Collection entries:
==================================================

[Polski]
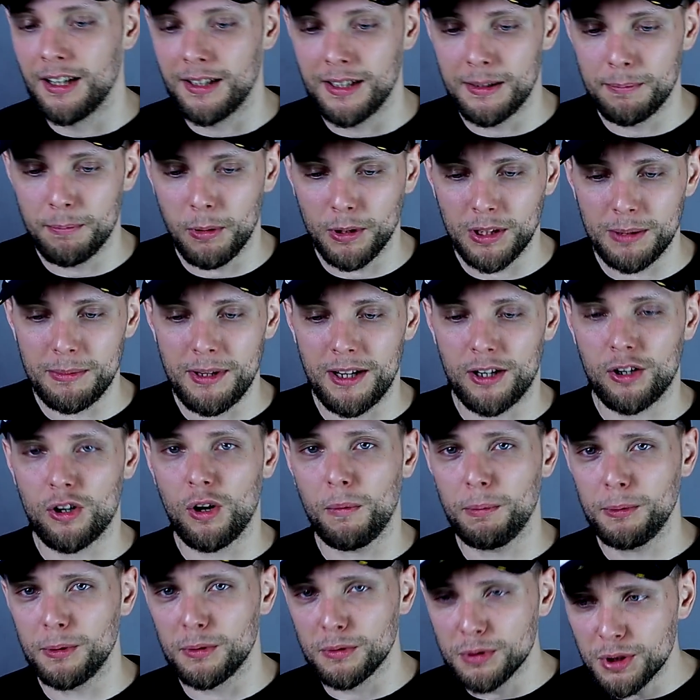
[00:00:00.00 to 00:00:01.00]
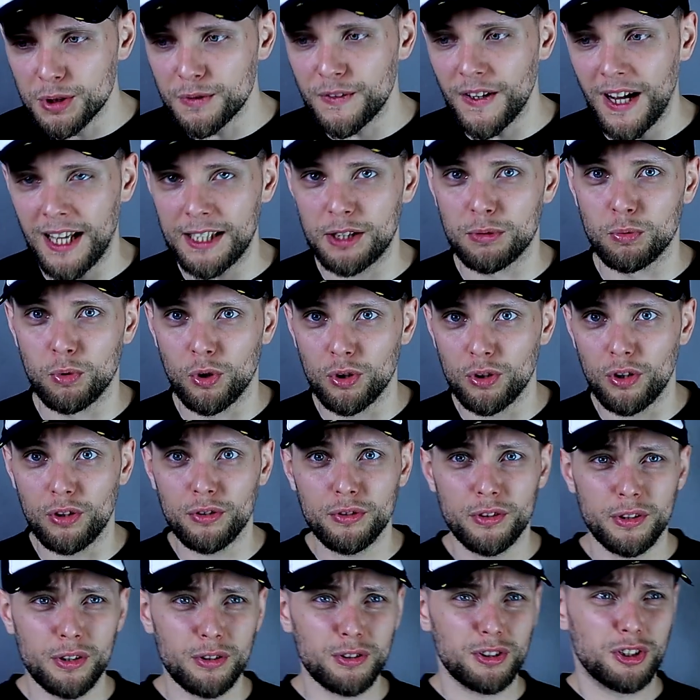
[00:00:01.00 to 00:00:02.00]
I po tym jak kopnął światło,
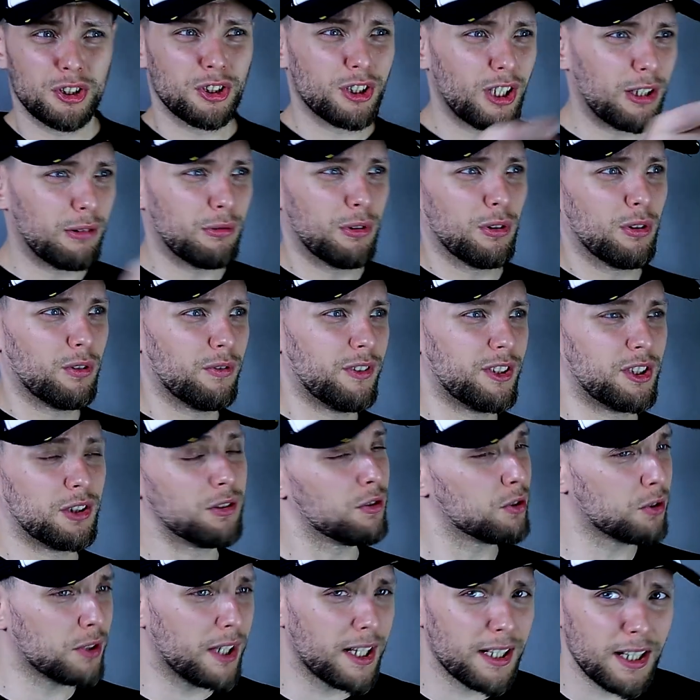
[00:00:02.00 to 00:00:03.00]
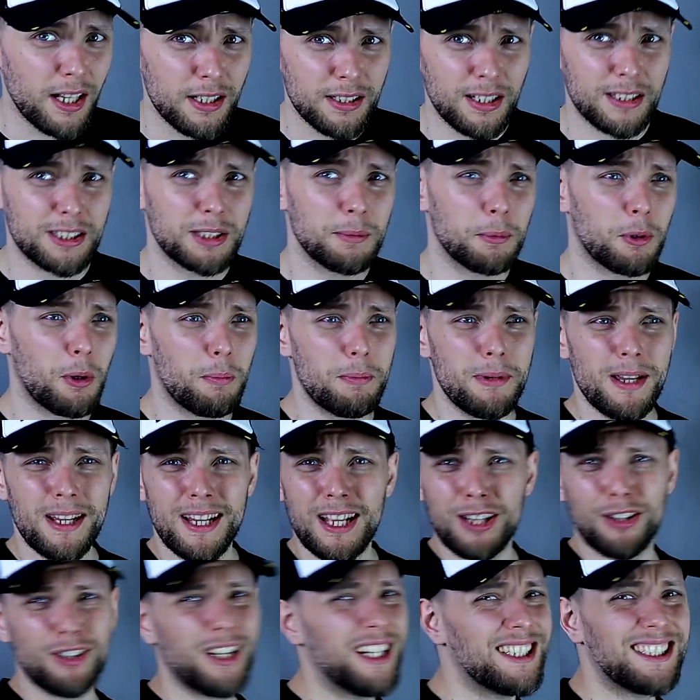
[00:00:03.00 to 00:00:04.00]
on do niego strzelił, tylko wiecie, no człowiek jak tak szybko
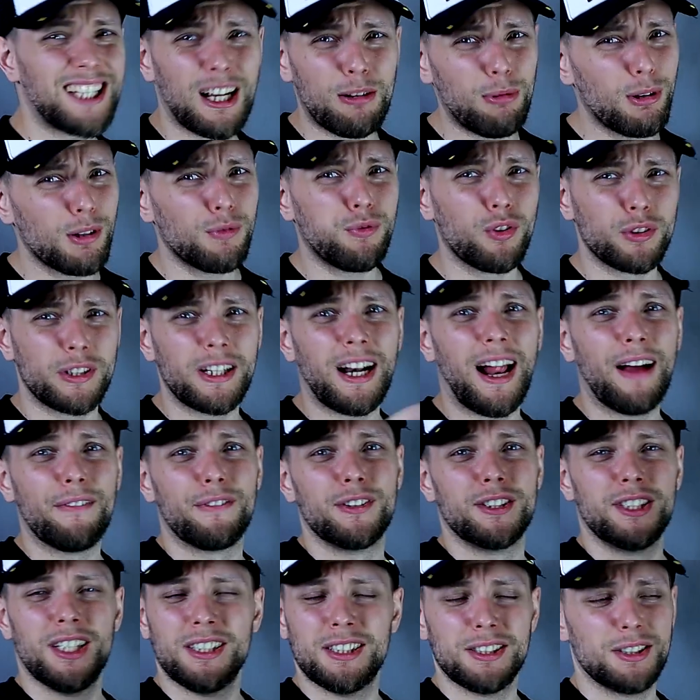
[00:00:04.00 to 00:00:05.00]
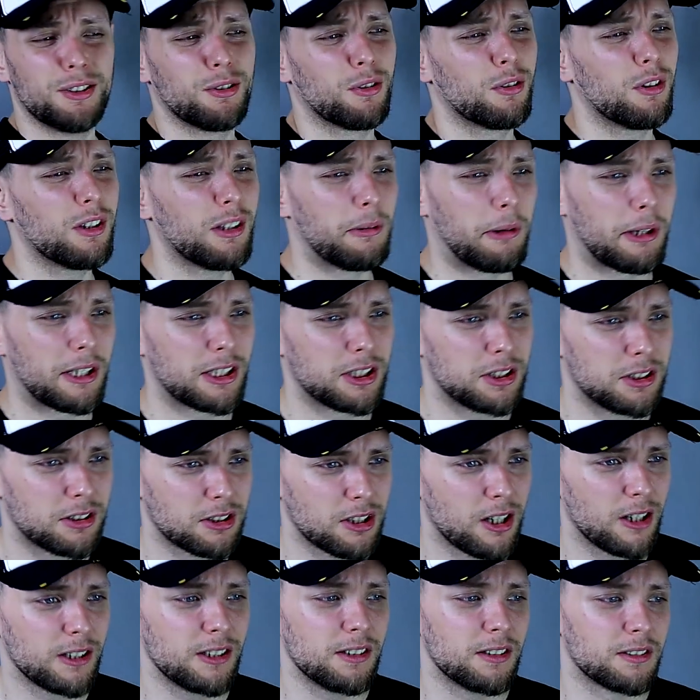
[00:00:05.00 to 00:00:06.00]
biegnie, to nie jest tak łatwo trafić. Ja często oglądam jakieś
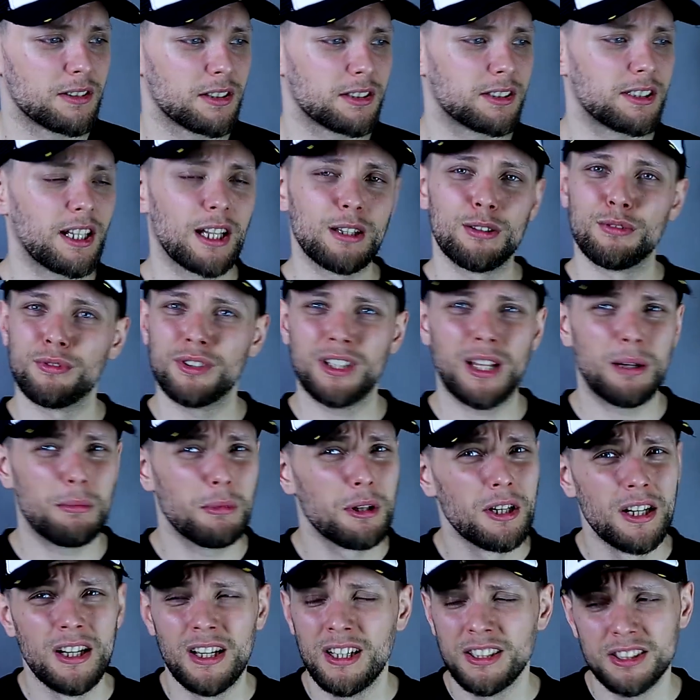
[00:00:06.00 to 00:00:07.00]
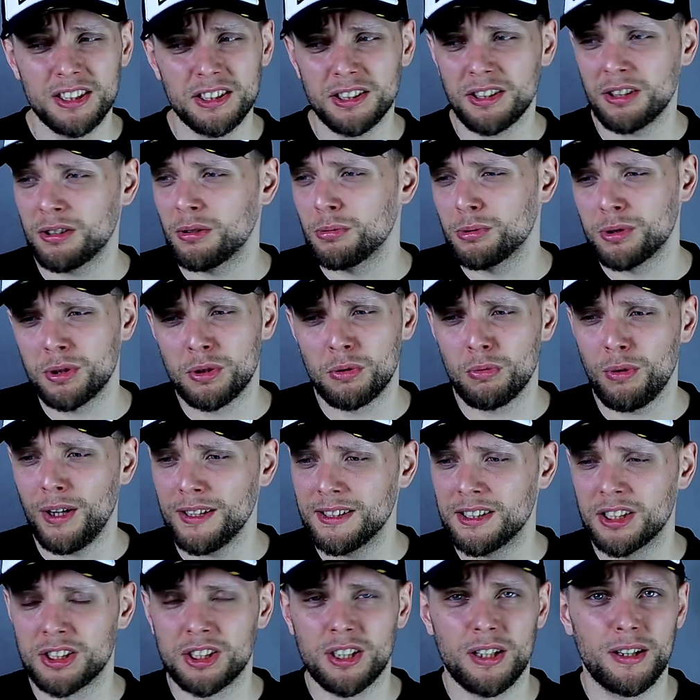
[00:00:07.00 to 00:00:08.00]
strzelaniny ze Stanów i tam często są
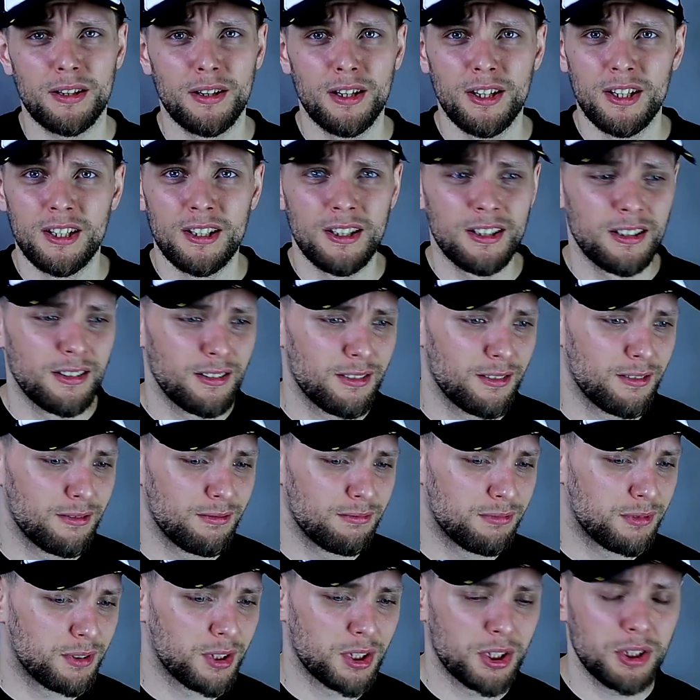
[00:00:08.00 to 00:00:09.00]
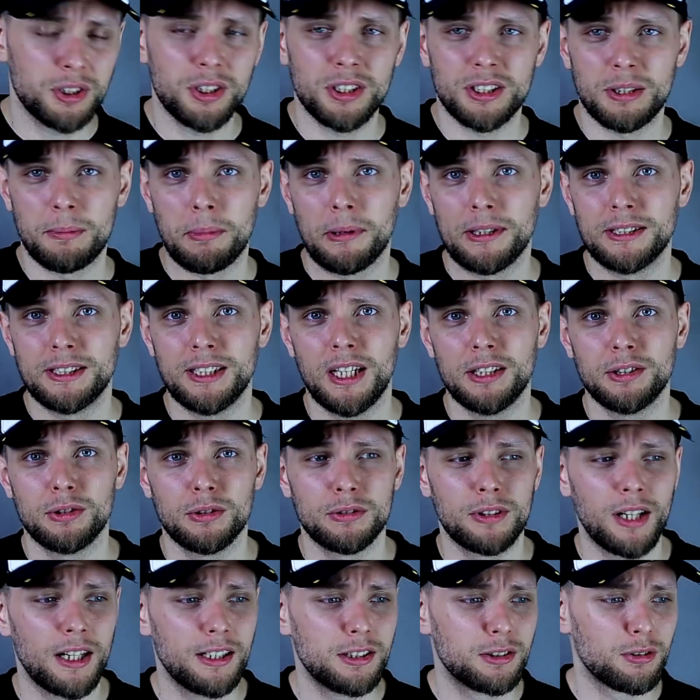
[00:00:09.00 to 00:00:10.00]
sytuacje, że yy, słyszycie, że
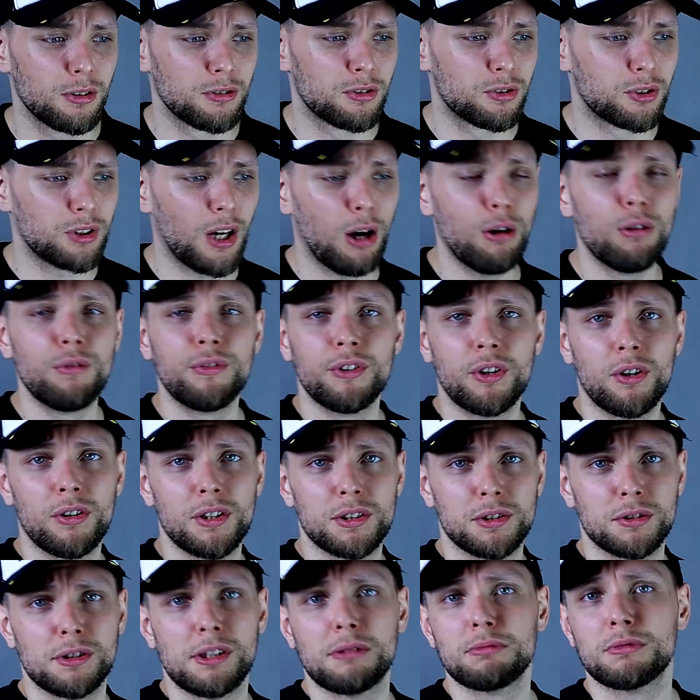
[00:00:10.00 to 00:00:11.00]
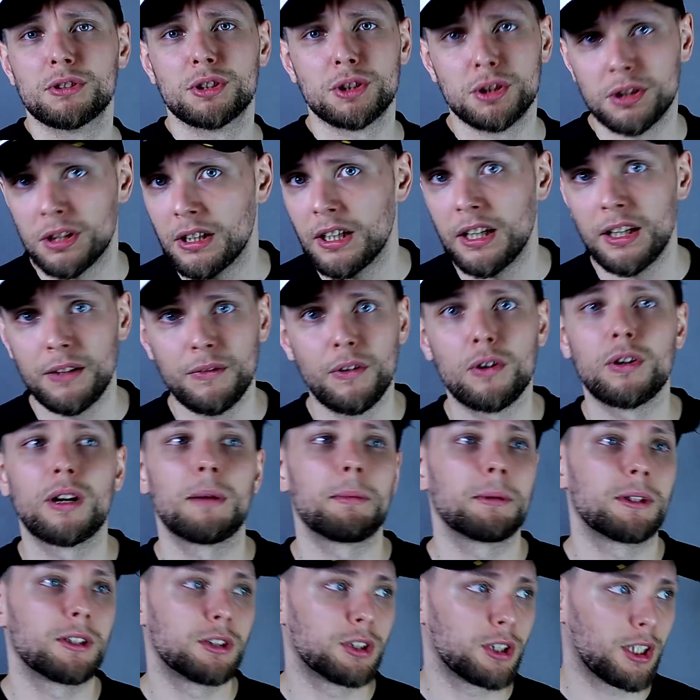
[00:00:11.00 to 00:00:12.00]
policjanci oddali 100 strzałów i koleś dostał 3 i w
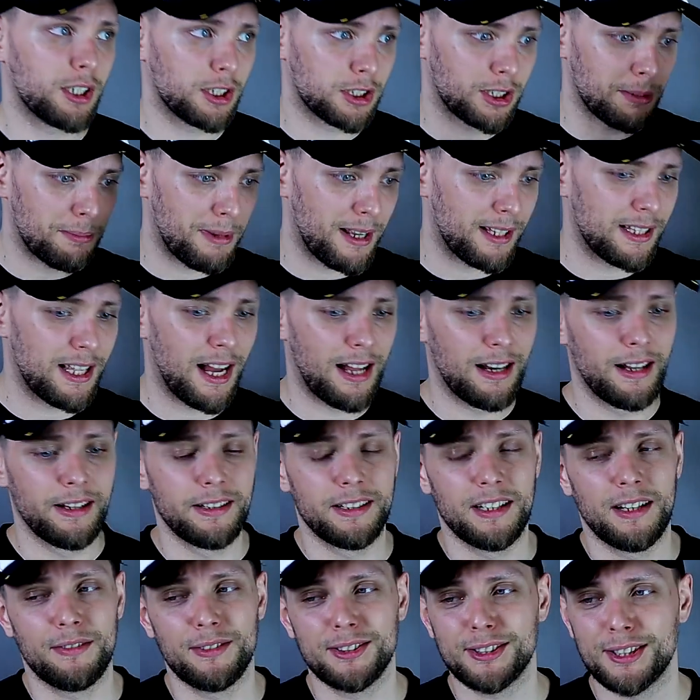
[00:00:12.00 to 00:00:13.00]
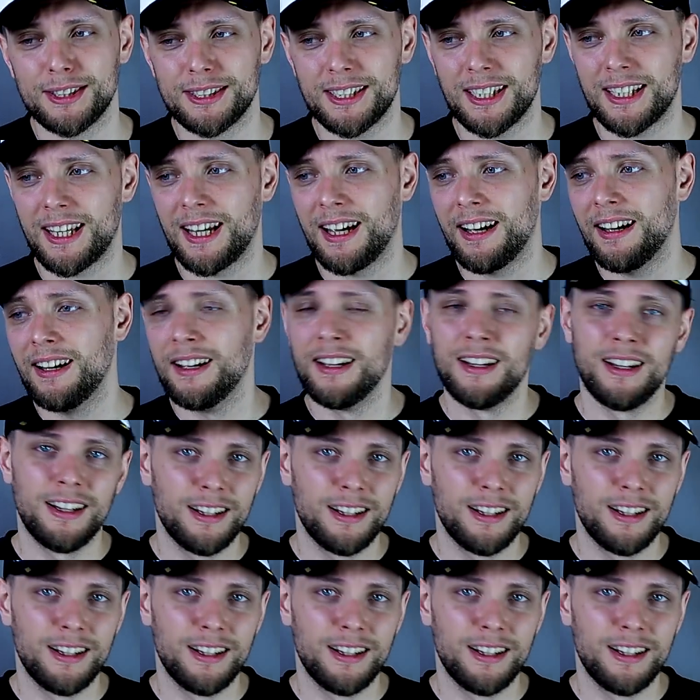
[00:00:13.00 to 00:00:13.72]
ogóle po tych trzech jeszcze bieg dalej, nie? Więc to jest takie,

==================================================

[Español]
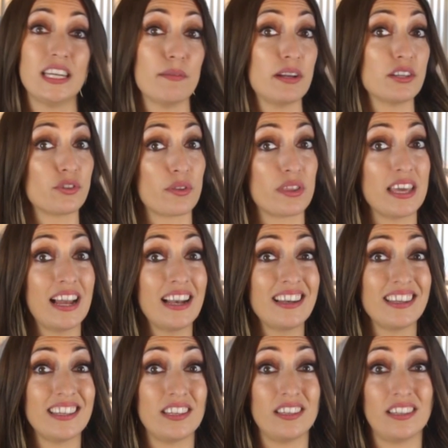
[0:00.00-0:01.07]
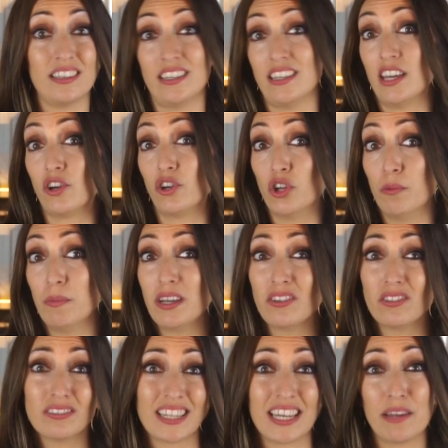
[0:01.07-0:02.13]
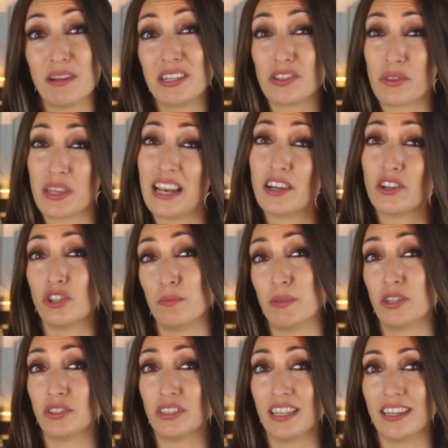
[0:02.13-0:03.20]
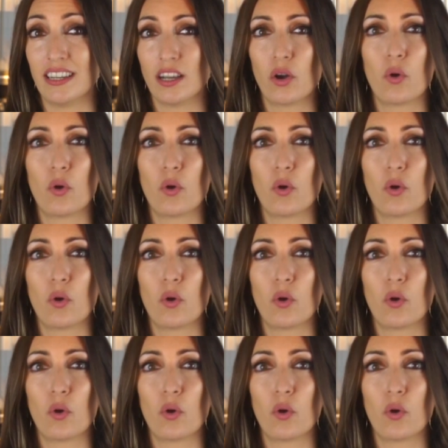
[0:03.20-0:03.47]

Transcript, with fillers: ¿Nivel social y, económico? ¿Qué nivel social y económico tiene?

==================================================

EXERCISE PROMPT: Every line above between the one containing "[0:01.07-0:02.13]" and the one containing "Transcript, with fillers: ¿Nivel", those two included, is to be printed exactly. No pictures go into the copy.

EXPECTED ANSWER:
[0:01.07-0:02.13]
[0:02.13-0:03.20]
[0:03.20-0:03.47]

Transcript, with fillers: ¿Nivel social y, económico? ¿Qué nivel social y económico tiene?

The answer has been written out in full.